文化の日、これまで何度となく訪れた般若寺であるが、初めて秋桜が満開の時期に遭遇することができた。
境内一面に所せましと咲き誇る、ピンクや紫、白などの色とりどりのコスモスの花。これほど見事なものとは思いもよらなかった。コスモスは、明治時代に海外から入ってきた。もともとはメキシコ原産の花が、スペインに持ち帰られて広まったようだ。昔からあるような日本の風景とコスモスの花は相性がいいのか、お寺の境内などや古道の脇に植えられていても調和した姿を見せてくれる。
さて、般若寺であるが、舒明天皇の頃の創建と伝えるが、確証はなく、ただ、境内からは奈良時代のものと考えられる古瓦が出土しており、文献にも天平勝宝8(756)年の「東大寺古図」にもその姿が確認されているため、その頃には成立していたことは確かなようである。
般若寺がよく知られるのは、源平の戦いのさなか、平重衡による南都焼き討ちにより、興福寺や東大寺とともに焼失したことであろう。
境内には、その縁からか平重衡の供養塔がある。
その後、鎌倉時代に再興されるも、戦国時代で火災や戦火でかなりの伽藍を失う。しかし、国宝の楼門や重要文化財の経蔵、十三重石塔などは、今に残っている。
楼門の前の道は、京街道と呼ばれ、京と奈良を結ぶ街道であった。今は、国道が、般若寺を挟んで反対側に通っているため、車通りの少ない静かな通りとなっているが、所々に往時の姿を思いおこさせる趣のある民家が立ち並んでいる。
重要文化財の十三重石塔。
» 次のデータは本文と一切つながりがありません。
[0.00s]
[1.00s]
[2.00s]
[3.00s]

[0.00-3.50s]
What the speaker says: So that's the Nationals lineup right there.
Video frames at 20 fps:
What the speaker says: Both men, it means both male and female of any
コスモスの花に囲まれた姿が、これがまたよろしい。
境内を歩いてみると、藤原頼長や大塔宮護良親王の供養塔や正岡子規や森鴎外などの句碑などがコスモスの花の中に埋もれるように立っている。
これは正岡子規の句碑「般若寺の 釣鐘ほそし 秋の風」と記されている。ちなみに正岡子規は、明治28年、奈良を訪れた際に東大寺の他般若寺にも立ち寄っている。この時の旅行で有名な「柿食えば、鐘がなるなり 法隆寺」の句を詠んでいる。
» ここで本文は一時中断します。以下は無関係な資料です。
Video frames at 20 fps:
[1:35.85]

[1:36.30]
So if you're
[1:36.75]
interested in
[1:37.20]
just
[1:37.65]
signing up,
この奈良旅行は、子規の最後の旅行であり、この直後、脊髄カリエスを発症し、寝たきりの生活を送ることになる。
般若寺は、境内に所狭しといろいろなものがある、本堂や経蔵などの建築物、何体もある石仏や歌碑や句碑などコスモスに埋もれるようにあり、ときどき顔を覗かせてくれる。そういうのを発見する楽しみもありそう。
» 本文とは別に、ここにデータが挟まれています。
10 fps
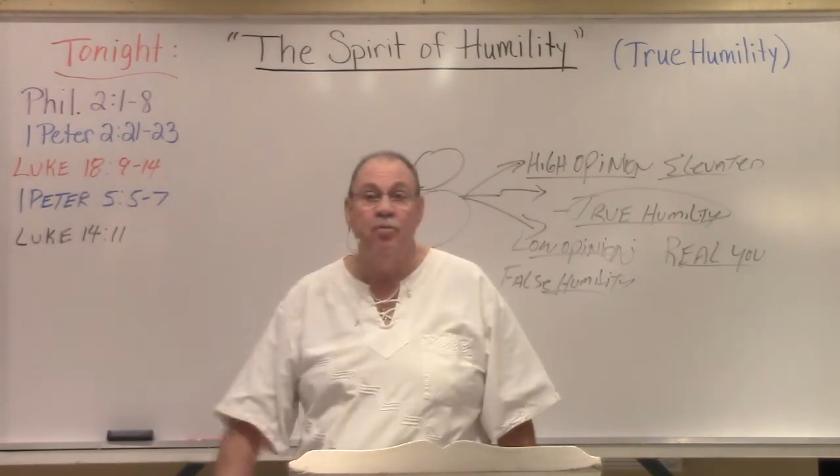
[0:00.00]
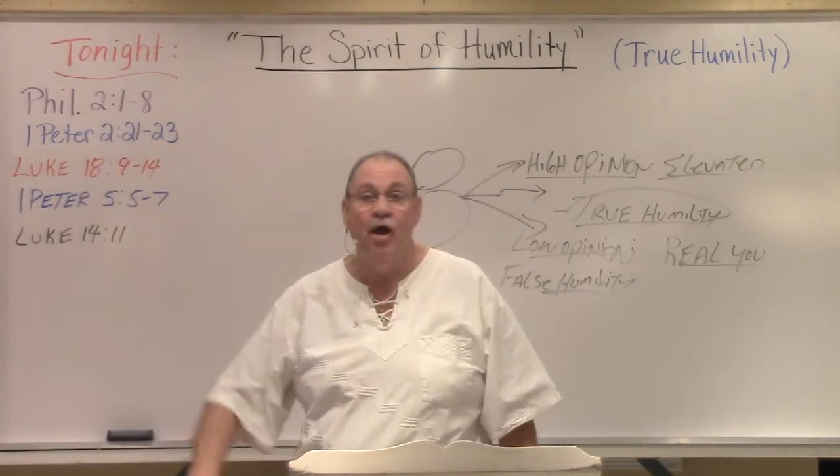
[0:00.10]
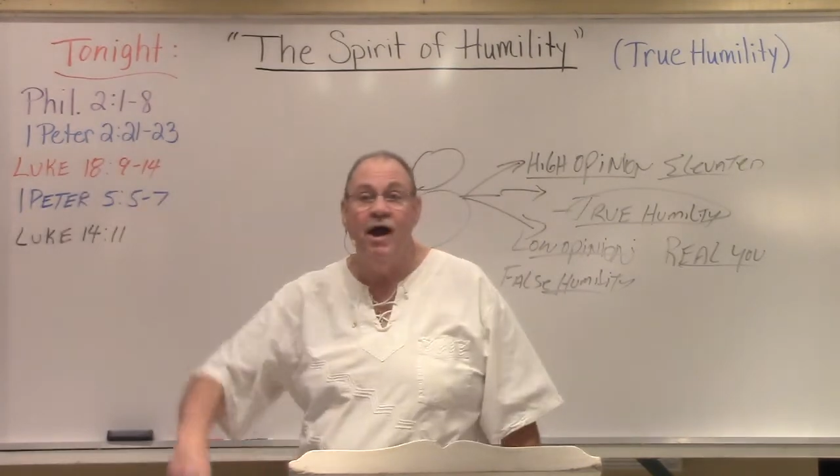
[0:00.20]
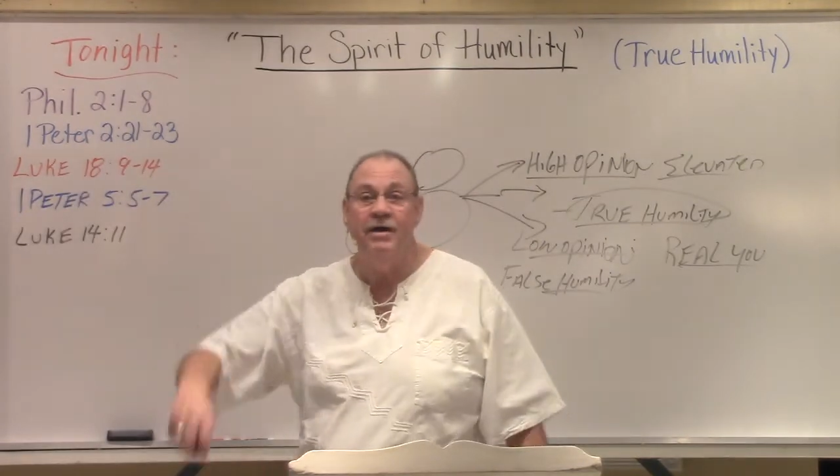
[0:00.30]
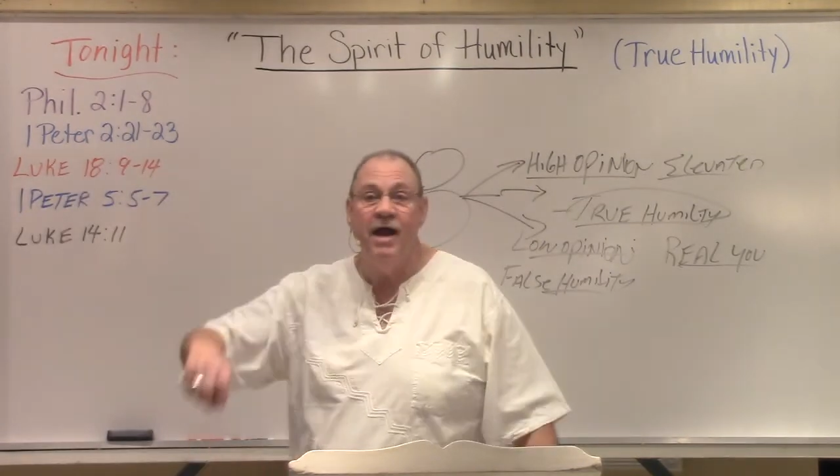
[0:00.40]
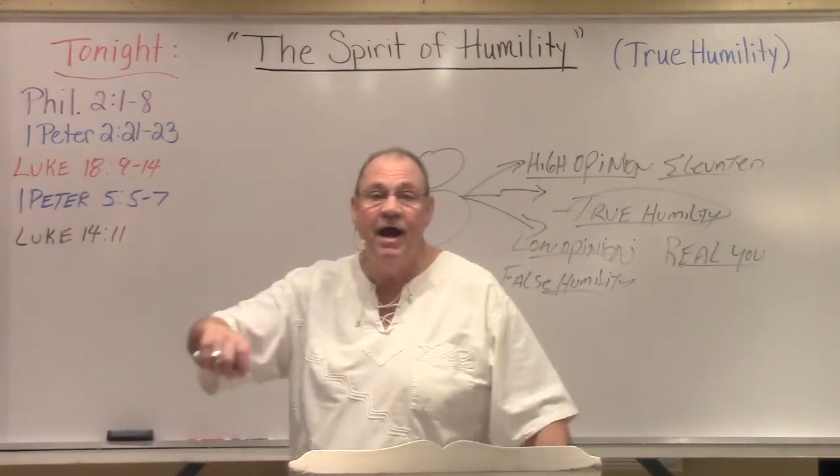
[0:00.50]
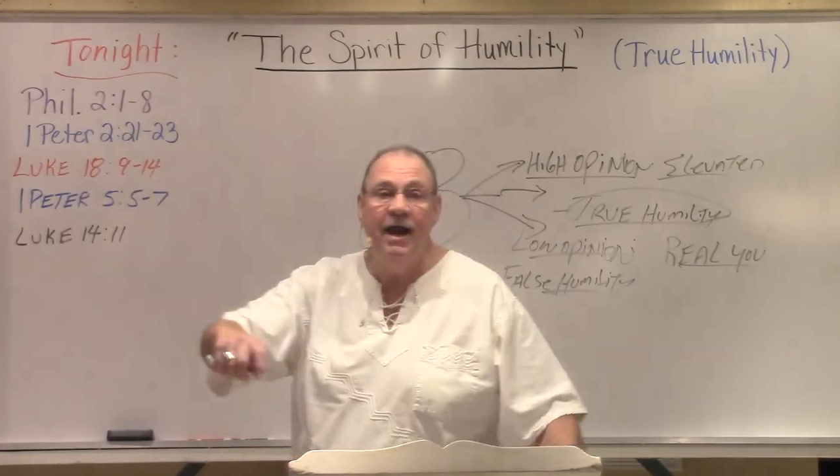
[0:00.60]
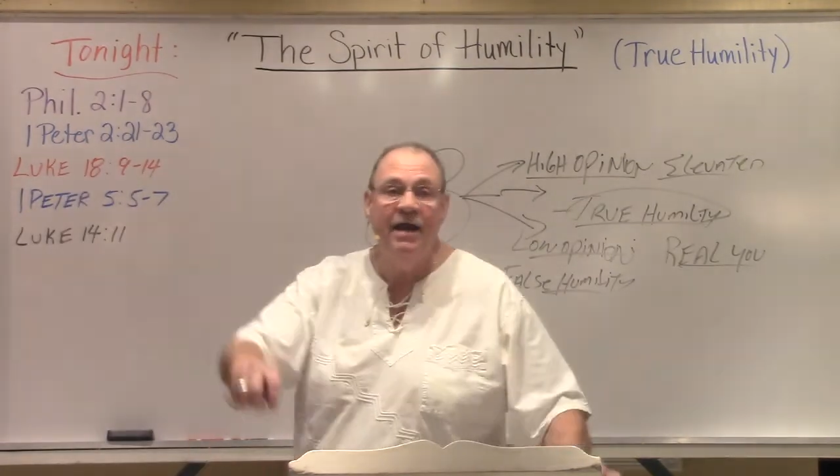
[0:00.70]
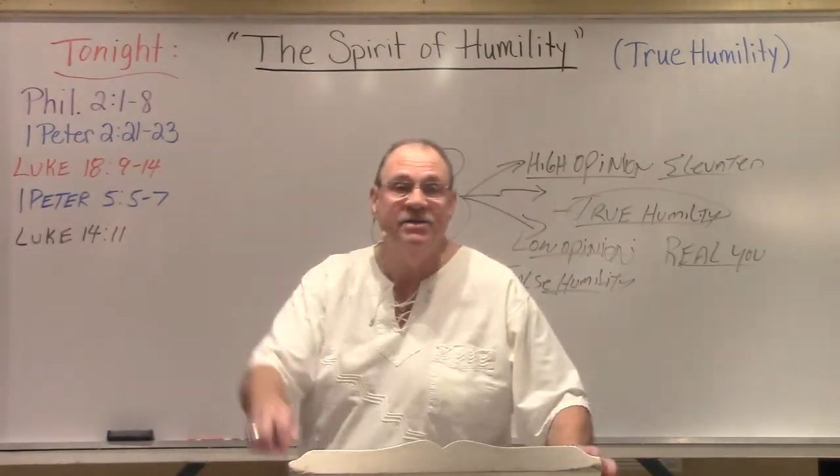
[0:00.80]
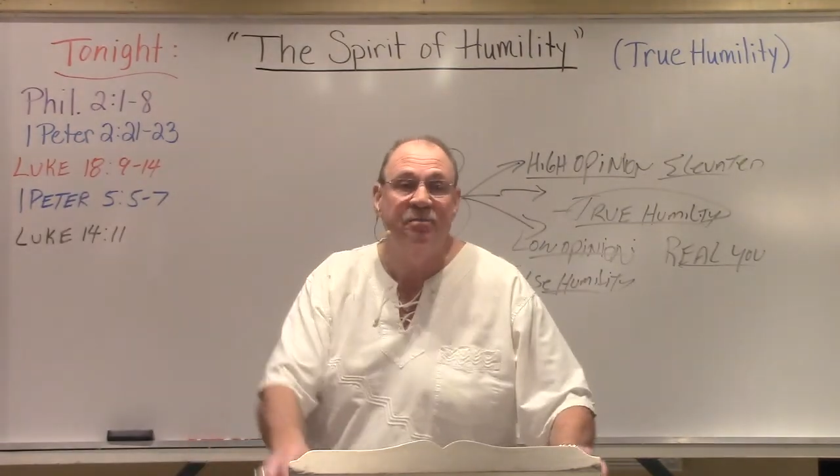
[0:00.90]
proud, God
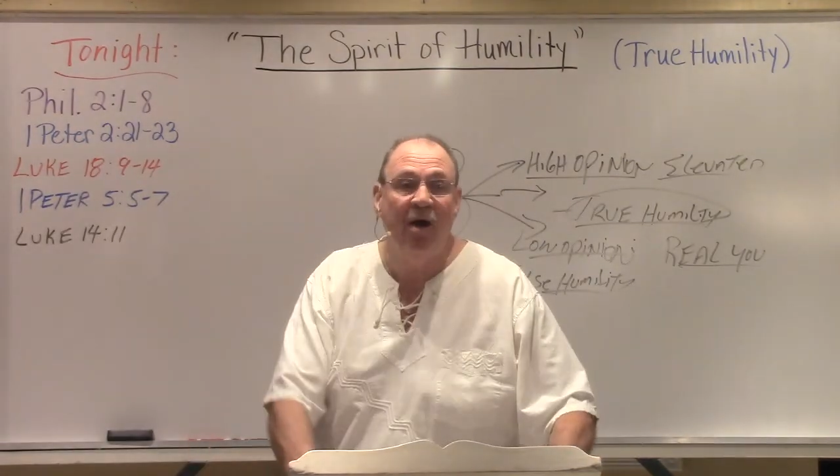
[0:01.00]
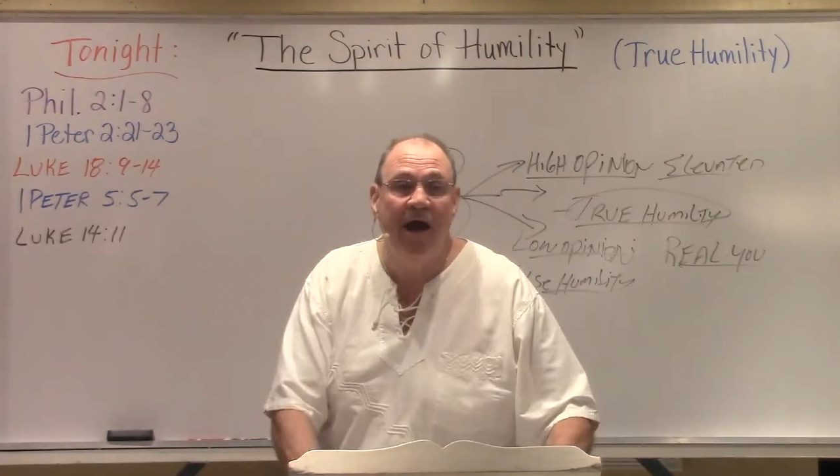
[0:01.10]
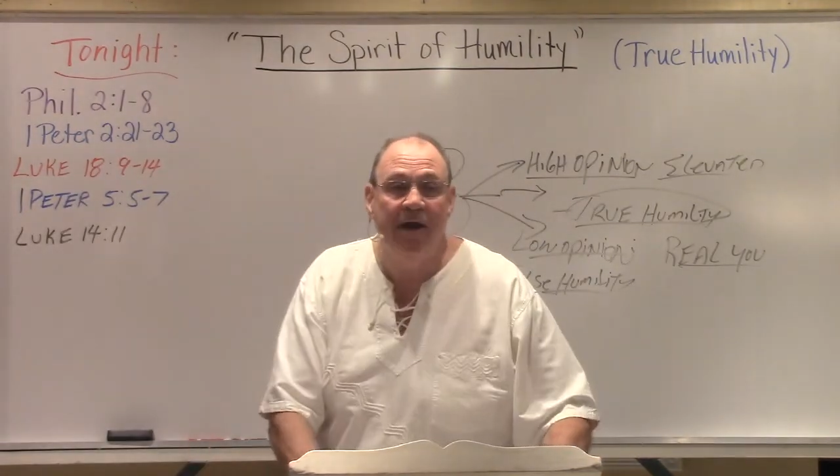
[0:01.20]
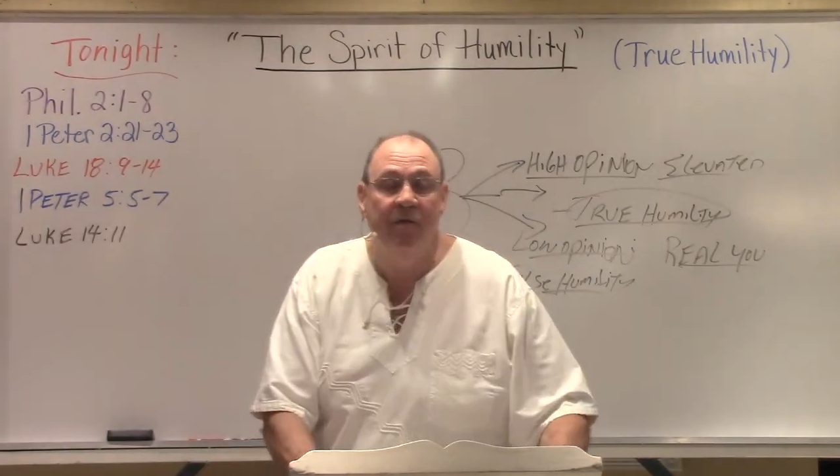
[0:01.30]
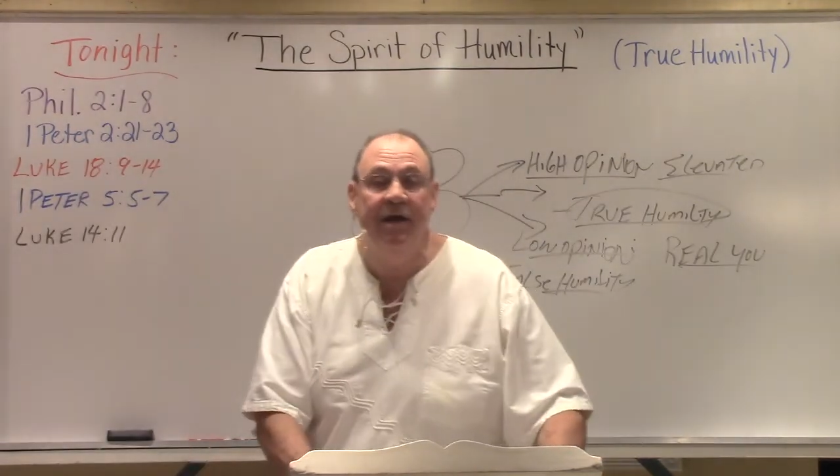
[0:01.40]
hates pride.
般若寺は、明治に入って、廃仏毀釈により甚大な被害を受け、一時は無住となり、西大寺の管理下に入っていた時期もあったらしい。おそらく、子規が訪れた時もかなり荒れた時だったのではなかろうか。
そして、戦後、諸堂が整備され、再興されるに至っている。今では、コスモス寺として、花の時期には大勢の参拝客が訪れるようになっている。
この日も、比較的多くの参拝客が訪れており、思い思いにカメラやスマホを向けて写真を撮っていた。(コロナ禍でもあり、例年よりは少ないような感じだった。)
この光景を目にすると、少しずつでも、以前の日常が戻ってくればと願わずにはいられない気がした。